Amigo fatal

Jorge Cadima

EUA querem reindustrializar-se à custa dos seus vassalos

O jornal americano-alemão Politico fala da desindustrialização da Alemanha (politico.eu, 13.7.23): «As maiores empresas alemãs estão a abandonar a pátria», «desde gigantes como a Volkswagen e Siemens até um grande número de empresas mais pequenas» que «procuram melhores paragens na América do Norte e Ásia». Acrescenta: «é difícil evitar a conclusão que a Alemanha se encaminha para um declínio económico muito mais profundo» e que «a erosão do núcleo industrial da Alemanha terá um impacto substancial no resto da União Europeia». O processo tem uma clara marca de classe: «As grandes empresas alemãs podem sobreviver e prosperar com ou sem a Alemanha [...] simplesmente transferir-se-ão para outras paragens. Mas para a Alemanha isso significará menos empregos com altos salários e uma menor base fiscal, para não falar da ameaça dum declínio económico sustentado e instabilidade política». O artigo adianta que «a população em geral parece estar alegremente inconsciente dos desafios económicos que a esperam, mas quem está na primeira linha não tem quaisquer ilusões».

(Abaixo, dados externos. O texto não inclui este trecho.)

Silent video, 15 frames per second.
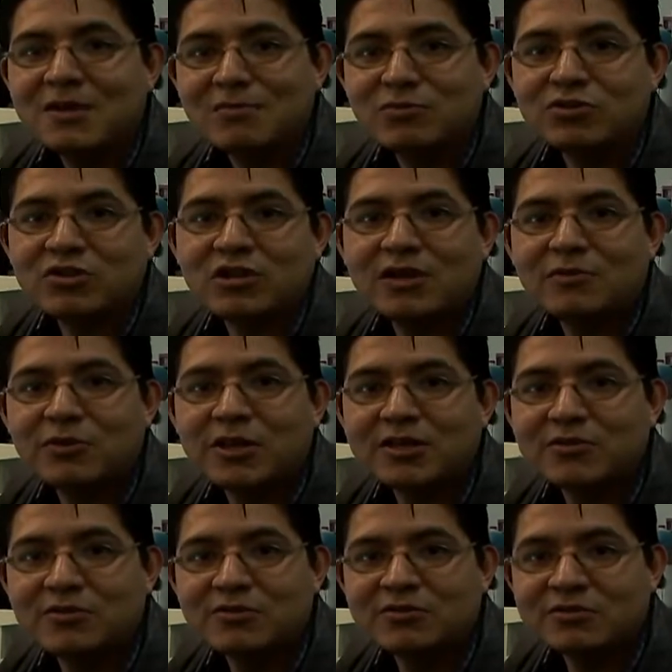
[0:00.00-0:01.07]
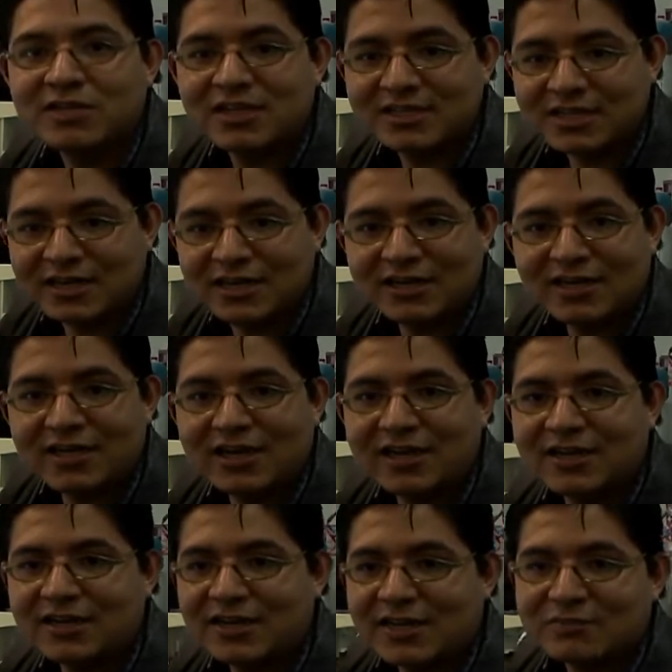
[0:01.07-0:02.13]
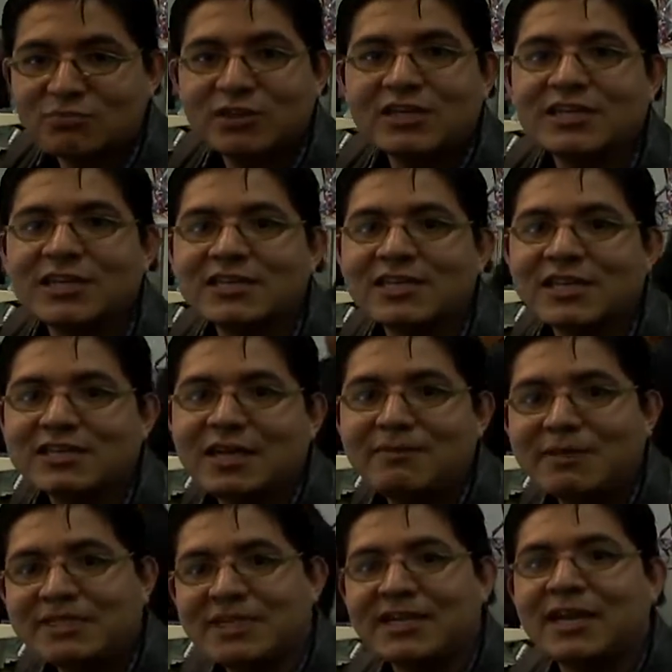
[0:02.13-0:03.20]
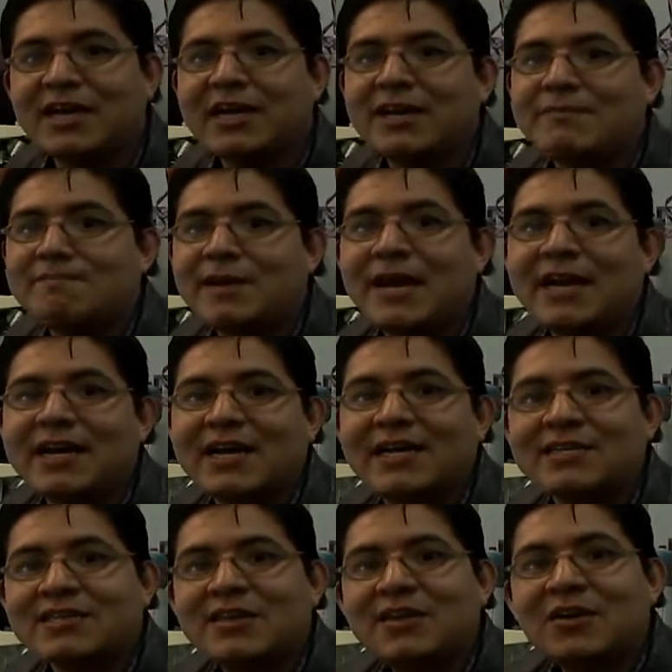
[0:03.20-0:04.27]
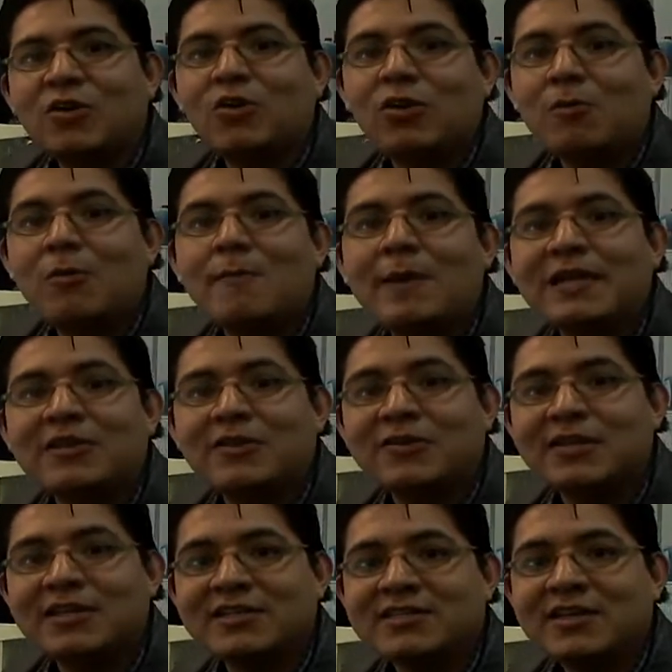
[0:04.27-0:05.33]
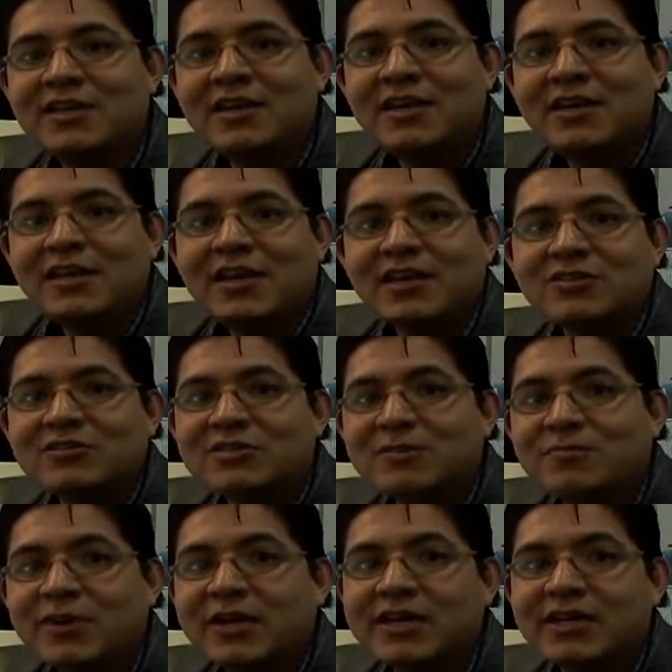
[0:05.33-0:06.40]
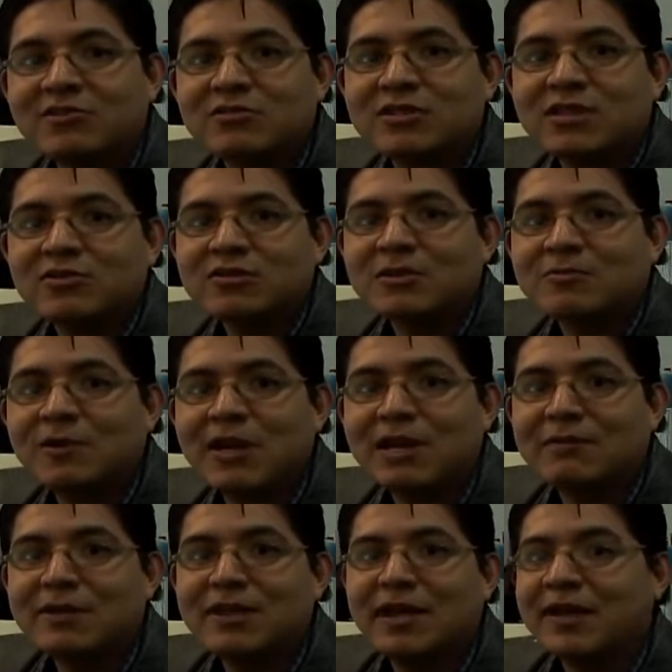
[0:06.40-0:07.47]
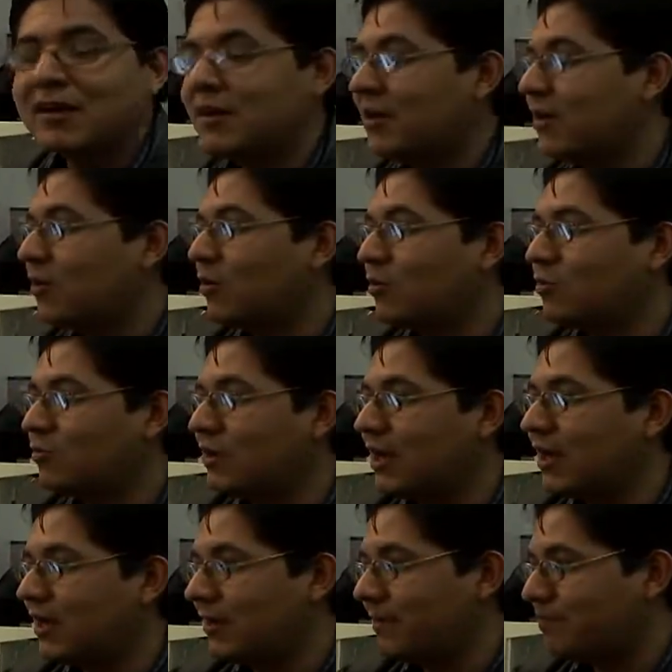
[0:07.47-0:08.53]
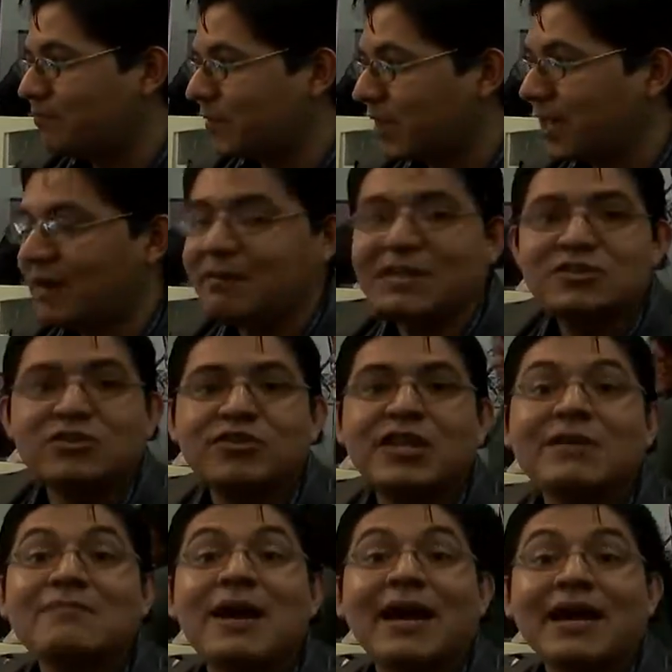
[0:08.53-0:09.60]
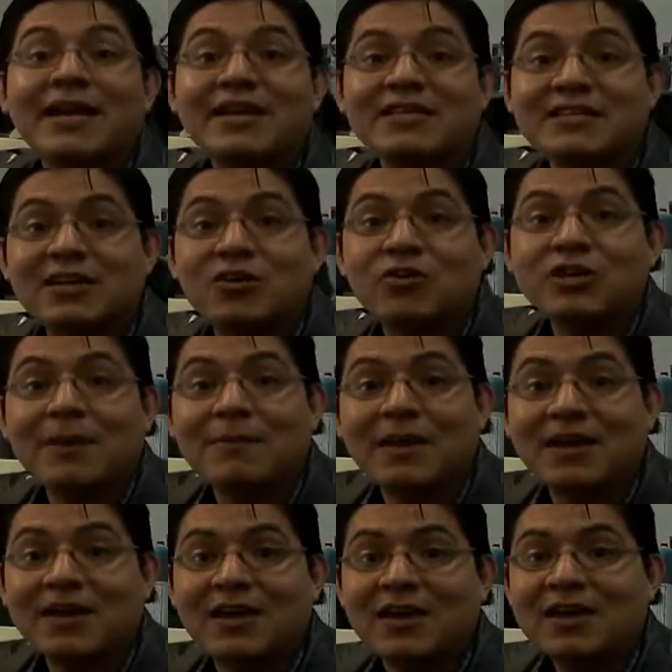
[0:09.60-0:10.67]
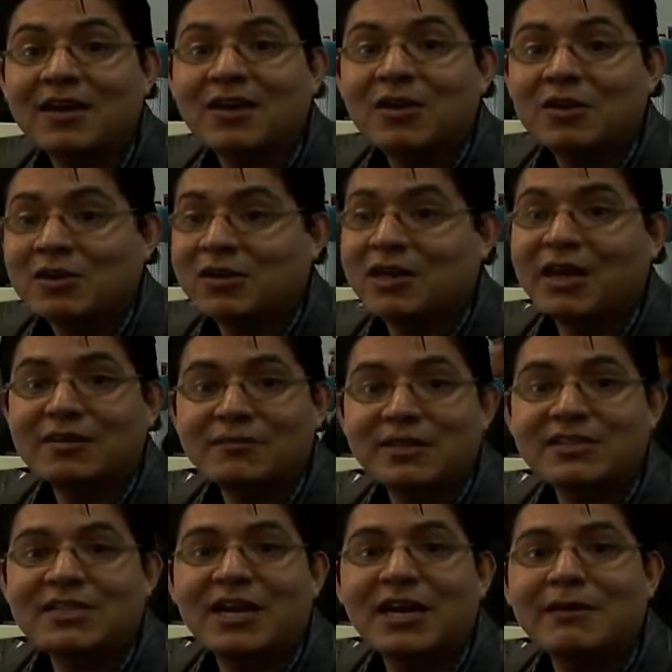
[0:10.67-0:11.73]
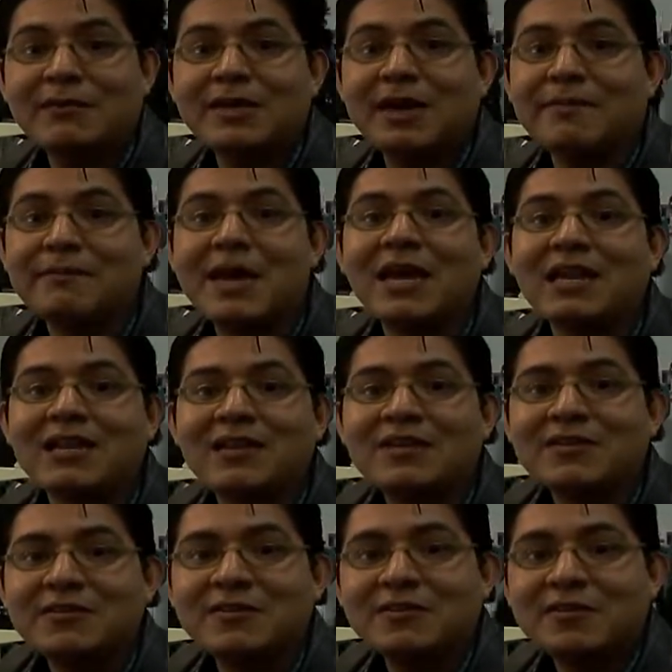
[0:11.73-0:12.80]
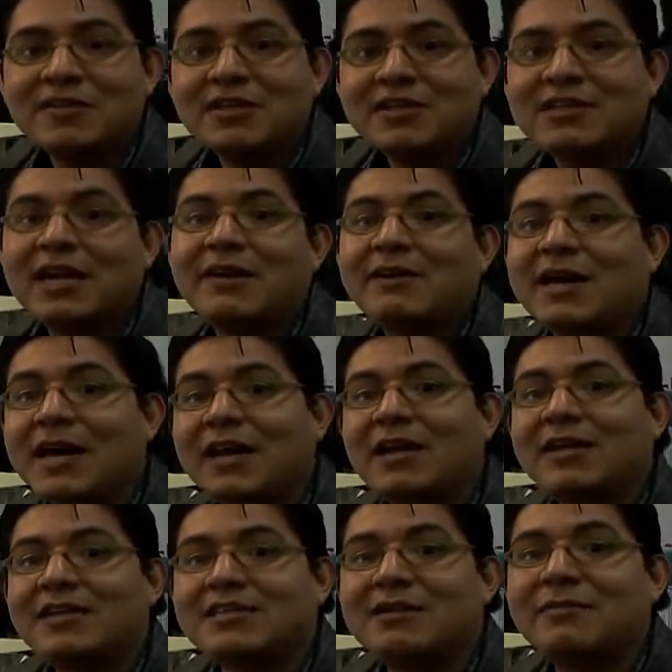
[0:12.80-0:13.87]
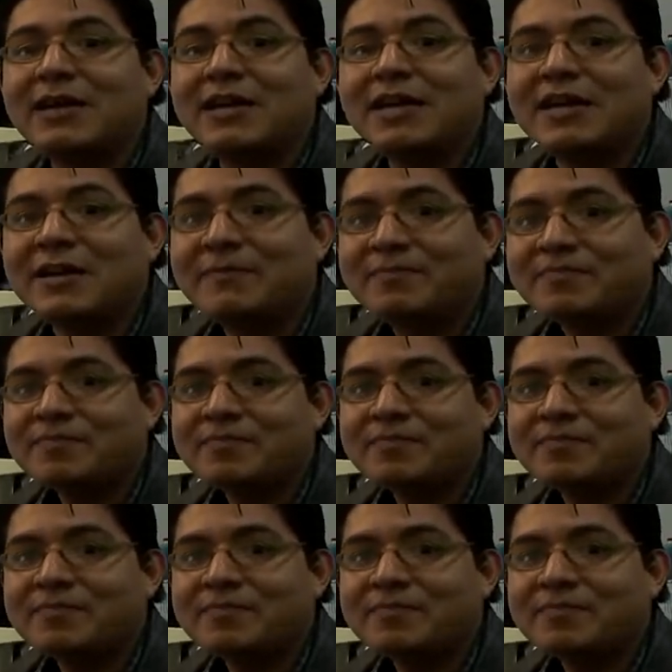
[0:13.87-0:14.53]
Muchos laboratorios utilizan las muestras, las almacenan en placas o como patrones eso se puede reducir o se puede eliminar con una grabación de imágenes en JPG y administrarla vía mail, ¿no? Trabajarla de esa manera.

Porquê esta destruição económica da Alemanha, de que o grande capital tem plena consciência mas a comunicação social de massas ao seu serviço ainda esconde? «Em palavras simples, a fórmula que tornou a Alemanha na locomotiva industrial da Europa – uma mão de obra altamente qualificada e empresas inovadoras alimentadas por energia barata – desfez-se», diz o jornal. Fala no aumento dos custos energéticos na sequência do agravamento da guerra na Ucrânia, mas não diz que este aumento é fruto das sanções e mecanismos de preços de energia da UE. Não refere o atentado terrorista ao gasoduto Nord Stream 2, gasoduto encomendado pela Alemanha para ter «energia barata». Objectivo que sempre teve a oposição dos EUA. Já antes das sanções de Trump de 2019, «em 1982 Ronald Reagan impôs sanções às empresas internacionais que participavam na construção dum gasoduto Soviético para a Alemanha Ocidental» (politico.eu, 22.1.21) – curiosamente, o tema do trabalho de fim de curso de Blinken, actual MNE dos EUA.

Algo semelhante se passa com Taiwan. O jornal chinês Global Times escreve (5.8.23): «Sob pressão dos EUA, a TSMC [gigante da produção de semi-condutores], tal como outros fabricantes de chips de Taiwan, foram obrigados a abrir fábricas nos EUA». Um dirigente da oposição em Taiwan diz que «mais de 500 engenheiros de Taiwan e suas famílias foram relocalizados nos EUA [...] e as chaves dos serviços de abastecimento, clientes e outra informação fulcral da TSMC serão provavelmente entregues ao Ministério do Comércio dos EUA». O artigo afirma: «o objectivo último dos EUA é desenvolver a sua capacidade interna de produção e cadeias de abastecimento, reduzindo a sua dependência da produção de chips em Taiwan». Também com um objectivo militar: «Logo que os EUA completem a relocalização do processo produtivo avançado da TSMC, a ilha de Taiwan terá maior probabilidade de se tornar uma verdadeira linha da frente militar».

Os EUA querem reindustrializar-se à custa dos seus vassalos. Tal como as pragas de gafanhotos, depois de destruírem a vegetação devoram-se uns aos outros. Já Henry Kissinger alegadamente disse que «ser-se inimigo da América é perigoso, mas ser-se amigo é fatal».